The U.S. Attorney’s Office has since filed motions in limine seeking to prevent Jackson’s defense from using any argument or evidence regarding the alleged victims’ sexual behavior, consent, or mistake of age and asking that the courtroom be partially closed during the admission of child exploitation evidence.

Motions in limine are made near the start of a trial before a jury has been selected, asking the court to limit what evidence or facts the opposing party may present or mention in the presence of the jury.

“In a recorded jail call and in a pro se filing, defendant Jackson has made statements referring to the character and alleged sexual behavior of one or more victims. These statements seem to indicate an intent to attempt to disregard the prohibitions of Rule 412,” says the motion filed March 22, referring to federal evidentiary rules.

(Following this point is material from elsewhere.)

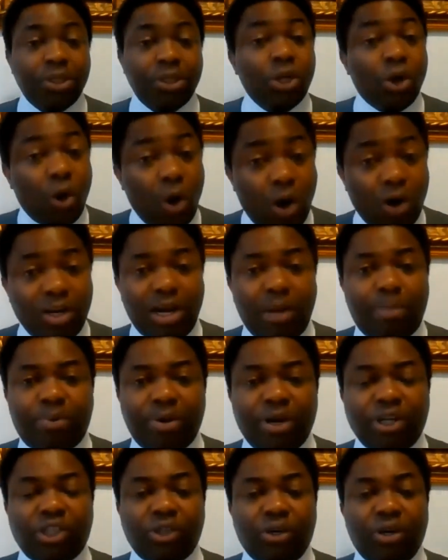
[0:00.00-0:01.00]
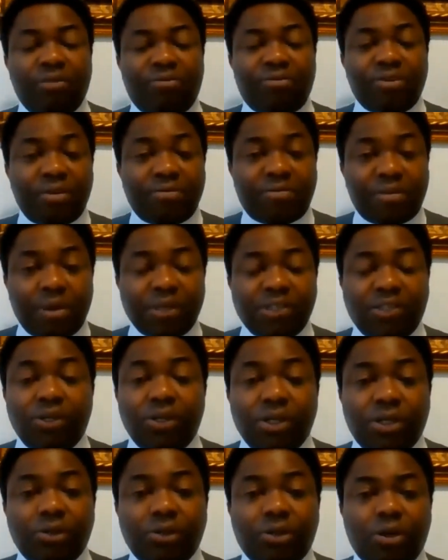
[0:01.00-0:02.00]
You're under pressure if you're a
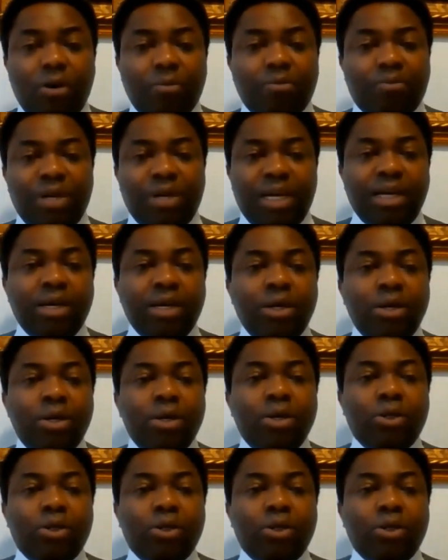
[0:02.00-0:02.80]
pharmaceutical company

“Absent any testimony on direct examination about the victims’ prior sexual history or predisposition, and absent a pre-trial, in-camera hearing, there is no justification for the admission of such evidence which is clearly disallowed under the rule and serves only to tarnish the victims in the eyes of the jury. Therefore, pursuant to the rule, any evidence of a victims’ sexual behavior, unrelated to defendant Jackson’s charges, that occurred before or after the charged offenses, is irrelevant, unduly prejudicial, and inadmissible,” the U.S. Attorney’s Office wrote.